これは2005年の品質工学研究発表大会で、富士ゼロックスの松原由武さんが発表した「大規模ASIC開発における「直交表を応用したHAYST法」の適用」を要約したものです。
1.はじめに
規模、複雑さが急速に増大するソフトウェアのテスト期間短縮、高品質を実現するため富士ゼロックス社では、直交表を利用したソフトウェアテスト法としてHAYST法を開発し、多くの製品に適用して有用性を確認してます。 今回はASICと呼ばれるICのテスト設計に適用し、設計品質の向上に有効でしたので報告します。
2.ASIC開発における現状と課題
ASICとは特定用途向けに設計されるICのことで、近年大規模で多機能な製品が可能となっていますが、そのため重大な不具合が発生した場合の損害も大きく、開発全体の70%がテストに費やされています。 当社では、ASICを構成する機能モジュール毎に実施するモジュールレベル検証と、全モジュールを統合して実施するチップレベル検証に分けて実施しており、以下のような課題があります。
課題① 効率的なテスト設計
課題② テスト設計品質のバラツキ抑制
課題③ テスト設計品質の定量的評価
3.HAYST法による課題へのアプローチ
従来手法でのテストでは73回で2因子間網羅率65.3%でしたが、直交表を使ったHAYST法では128テストで84.5%、190テストで100%の網羅率が可能であることが分かりました。 ASICはソフトウェアとは異なり、修正(作り直し)が極めて困難であることを考慮し、組み合わせ網羅率を高めに設定することとしました。
4.テストへの適用
ASICは膨大な入カパラメータがあり、選び方によつては禁則条件も複雑であることから、次のような工夫を施すことで、当初予定した直交表L128からL64に縮小し実現可能なテスト数とすることができました。
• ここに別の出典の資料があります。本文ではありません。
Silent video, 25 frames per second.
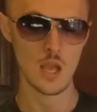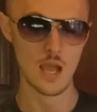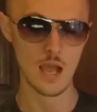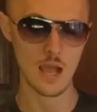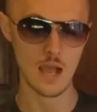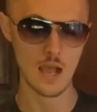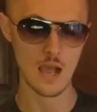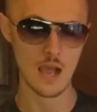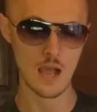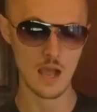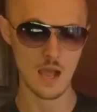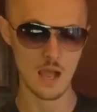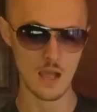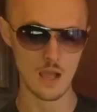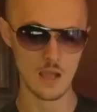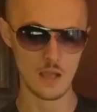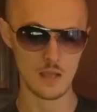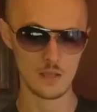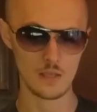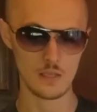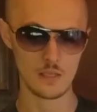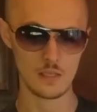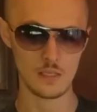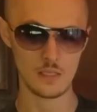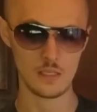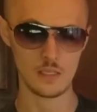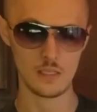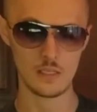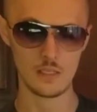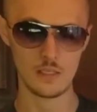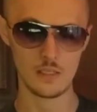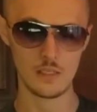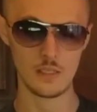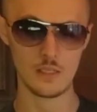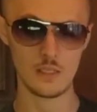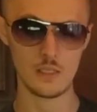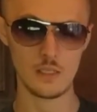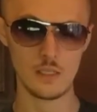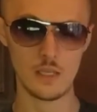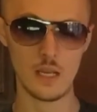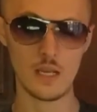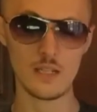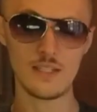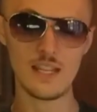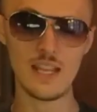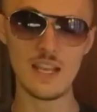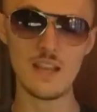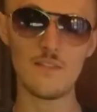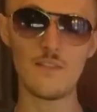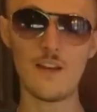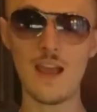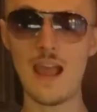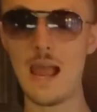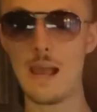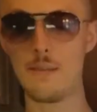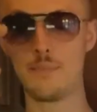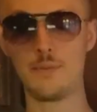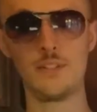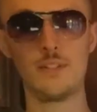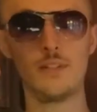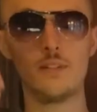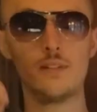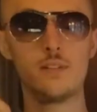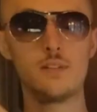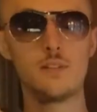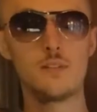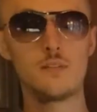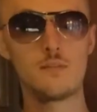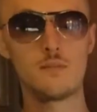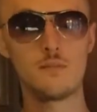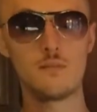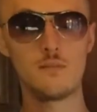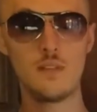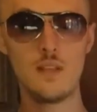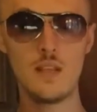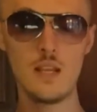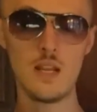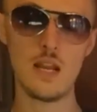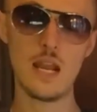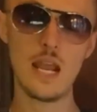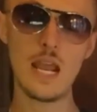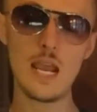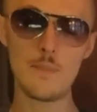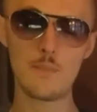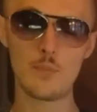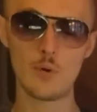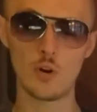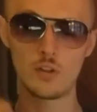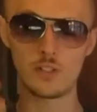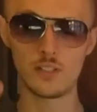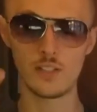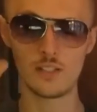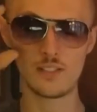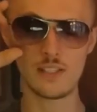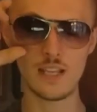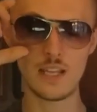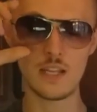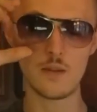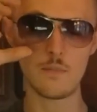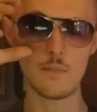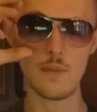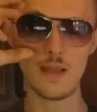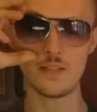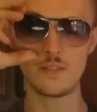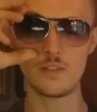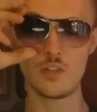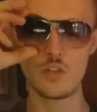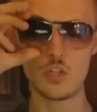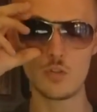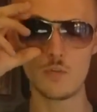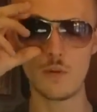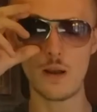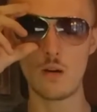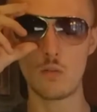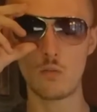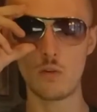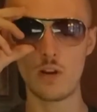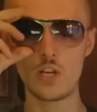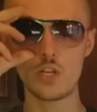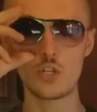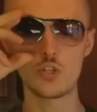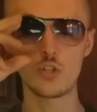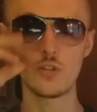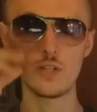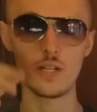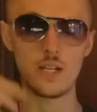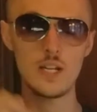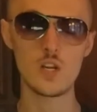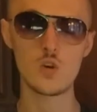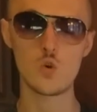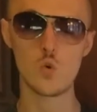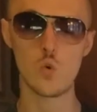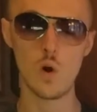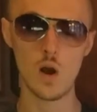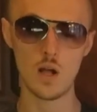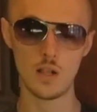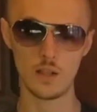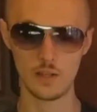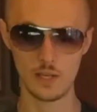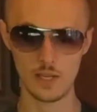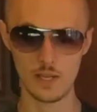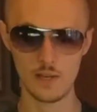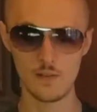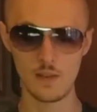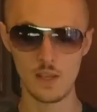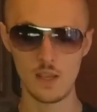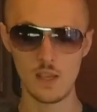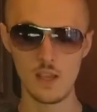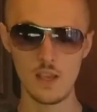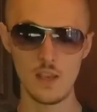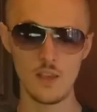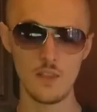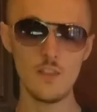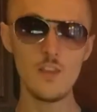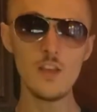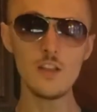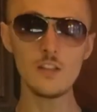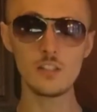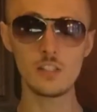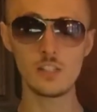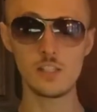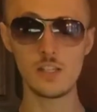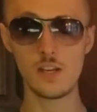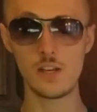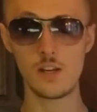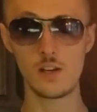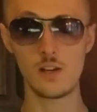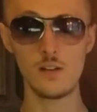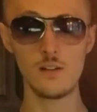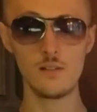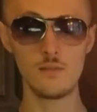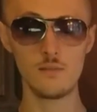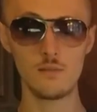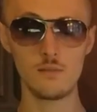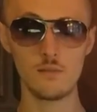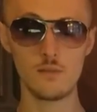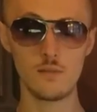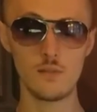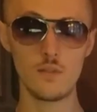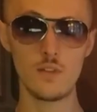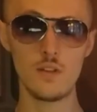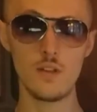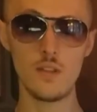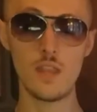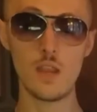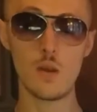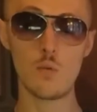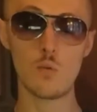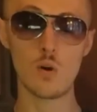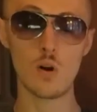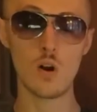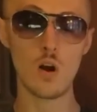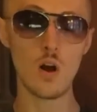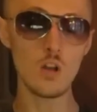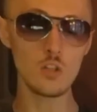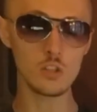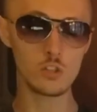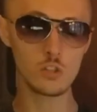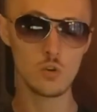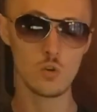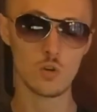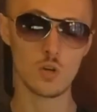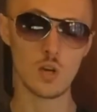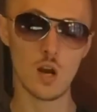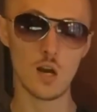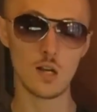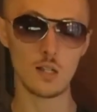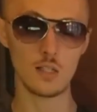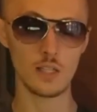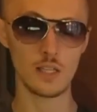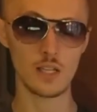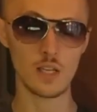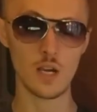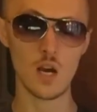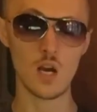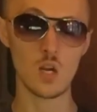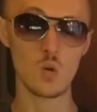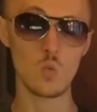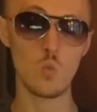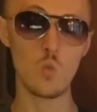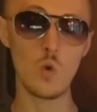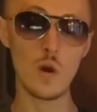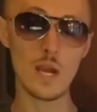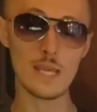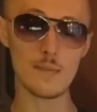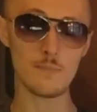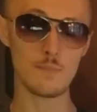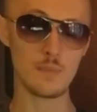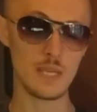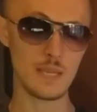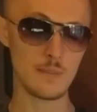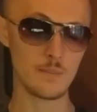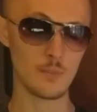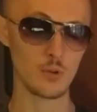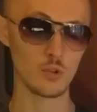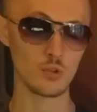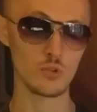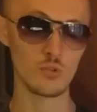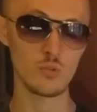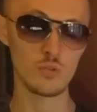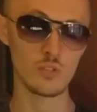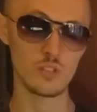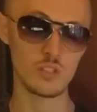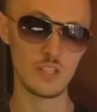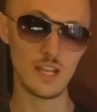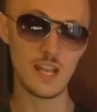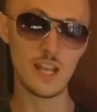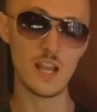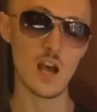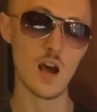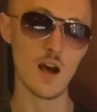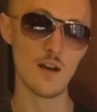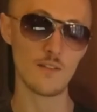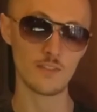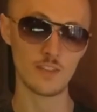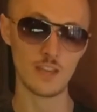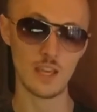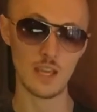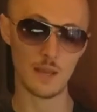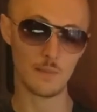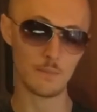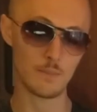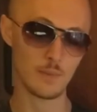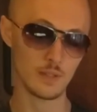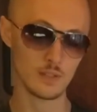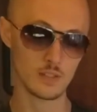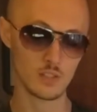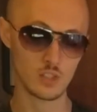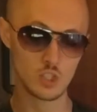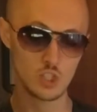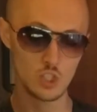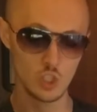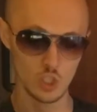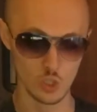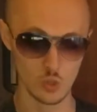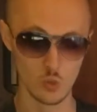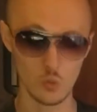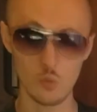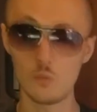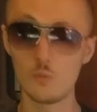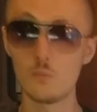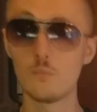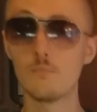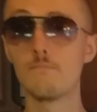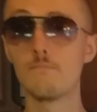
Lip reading: A day of absence in April to send a message about racial inequality. This year, they were also calling on white people to stay off campus too.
①ASICの主要パラメータと、不具合が発生し易いモジュール間のタイミングに影響するパラメータ、新機能パラメータに因子を絞り込む
②複数パラメータが決まるようなキーワードを因子とする
③オーバーラップする水準の削...
④パラメータのルール化
5.結果
上記の方法によりチップレベル検証で9件の不具合を検出し、その内HAYST法の効果で見つかった件数は4件でした。 テスト実施工数は従来の32人日が56人日と増加しましたが、実チップ化後に不具合が発覚した場合の、原因究明、対策検討にかかる工数を考慮すれば、逆に24人日改善されたことになります。後工程で不具合が発覚すれば、製品の開発スケジュ―ルに大 幅なインパクトを与えてしまうため、数値以上に大きな意味があると評価します。